Kristen Craft | October 11, 2018

We all want to build and lead high-performance teams, but where do you start? And how do you keep the momentum going over months and even years? On many tech teams, a cornerstone of building a strong team is the one-on-one meeting. It’s an important opportunity to connect with a manager or direct report, (or even a peer). One-on-ones are a chance to get honest about what has you excited or frustrated; it’s a chance to clarify goals and priorities; it’s a way to build rapport and trust.

Given that one-on-one meetings are such a valuable opportunity, it’s odd that so many managers simply wing it or don’t do them at all. All too often, people go into a one-on-one with little idea of what they want to cover and why.
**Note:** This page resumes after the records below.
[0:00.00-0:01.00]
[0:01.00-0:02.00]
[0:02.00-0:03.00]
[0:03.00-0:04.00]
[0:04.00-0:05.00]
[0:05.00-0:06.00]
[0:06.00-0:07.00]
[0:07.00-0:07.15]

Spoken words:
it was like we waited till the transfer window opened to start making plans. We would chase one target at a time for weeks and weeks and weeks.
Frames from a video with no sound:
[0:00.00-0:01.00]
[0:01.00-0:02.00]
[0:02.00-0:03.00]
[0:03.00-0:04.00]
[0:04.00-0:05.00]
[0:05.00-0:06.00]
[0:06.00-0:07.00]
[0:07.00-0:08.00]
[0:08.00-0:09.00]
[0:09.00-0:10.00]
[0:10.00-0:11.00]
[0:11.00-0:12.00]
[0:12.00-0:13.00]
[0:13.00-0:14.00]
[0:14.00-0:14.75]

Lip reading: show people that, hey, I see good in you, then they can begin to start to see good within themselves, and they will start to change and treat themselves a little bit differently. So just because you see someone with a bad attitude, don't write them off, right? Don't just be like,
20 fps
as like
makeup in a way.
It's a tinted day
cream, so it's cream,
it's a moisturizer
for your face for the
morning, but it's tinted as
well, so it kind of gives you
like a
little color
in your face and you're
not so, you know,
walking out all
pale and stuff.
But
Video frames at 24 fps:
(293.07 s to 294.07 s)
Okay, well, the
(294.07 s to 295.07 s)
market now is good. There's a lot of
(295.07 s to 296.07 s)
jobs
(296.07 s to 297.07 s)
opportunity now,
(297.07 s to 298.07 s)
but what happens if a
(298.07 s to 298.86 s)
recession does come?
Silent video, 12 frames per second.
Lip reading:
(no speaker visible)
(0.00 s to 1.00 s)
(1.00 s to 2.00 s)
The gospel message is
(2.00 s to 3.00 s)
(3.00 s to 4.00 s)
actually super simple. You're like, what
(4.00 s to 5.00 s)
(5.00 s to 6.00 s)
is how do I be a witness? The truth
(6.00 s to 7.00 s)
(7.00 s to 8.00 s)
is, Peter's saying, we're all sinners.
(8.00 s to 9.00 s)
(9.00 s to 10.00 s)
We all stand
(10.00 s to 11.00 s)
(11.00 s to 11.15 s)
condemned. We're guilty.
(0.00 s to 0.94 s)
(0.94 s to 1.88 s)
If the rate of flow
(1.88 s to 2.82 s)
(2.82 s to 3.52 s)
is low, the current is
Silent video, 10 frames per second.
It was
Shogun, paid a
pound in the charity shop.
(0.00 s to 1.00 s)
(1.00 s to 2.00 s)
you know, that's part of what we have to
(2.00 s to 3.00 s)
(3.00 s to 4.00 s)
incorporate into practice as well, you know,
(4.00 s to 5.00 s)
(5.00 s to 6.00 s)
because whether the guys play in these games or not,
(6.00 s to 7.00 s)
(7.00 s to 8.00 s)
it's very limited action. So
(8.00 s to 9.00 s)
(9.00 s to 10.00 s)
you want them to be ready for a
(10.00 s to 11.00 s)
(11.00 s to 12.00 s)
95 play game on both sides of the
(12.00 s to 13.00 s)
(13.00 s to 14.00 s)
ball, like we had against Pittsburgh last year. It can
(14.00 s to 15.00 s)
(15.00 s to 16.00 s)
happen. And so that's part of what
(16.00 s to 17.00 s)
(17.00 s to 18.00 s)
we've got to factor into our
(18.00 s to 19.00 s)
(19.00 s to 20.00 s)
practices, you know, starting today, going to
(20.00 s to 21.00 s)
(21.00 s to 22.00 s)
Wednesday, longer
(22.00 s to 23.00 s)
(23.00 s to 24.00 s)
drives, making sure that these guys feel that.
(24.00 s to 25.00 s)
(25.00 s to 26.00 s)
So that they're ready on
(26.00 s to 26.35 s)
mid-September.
In this post, we team up with Brian Bell of DataRobot and Jason Evanish of Lighthouse to curate some one-on-one best practices that help engineering teams perform well.

As a manager, Brian Bell has his work cut out for him. He’s an engineer and data scientist at DataRobot, managing a team of 17 other engineers who are located across the US and Ukraine. Despite the hard work that comes with managing so many people, Brian clearly enjoys the work, and it sounds like he’s quite good at it. Brian’s approach to management hinges on a few key principles: transparency, aligned motivations, and effective guard rails. He shares his perspective on running a high-performance team by applying these principles to each and every one-on-one meeting.

Jason Evanish, CEO of Lighthouse, spends his time thinking about how to facilitate better one-on-ones. His team builds a product that helps people manage their teams better. Jason notes that all too often, people use one-on-ones for status updates. They talk solely about projects, leaving no time for the less tactical – but very important – topics related to personal needs and development.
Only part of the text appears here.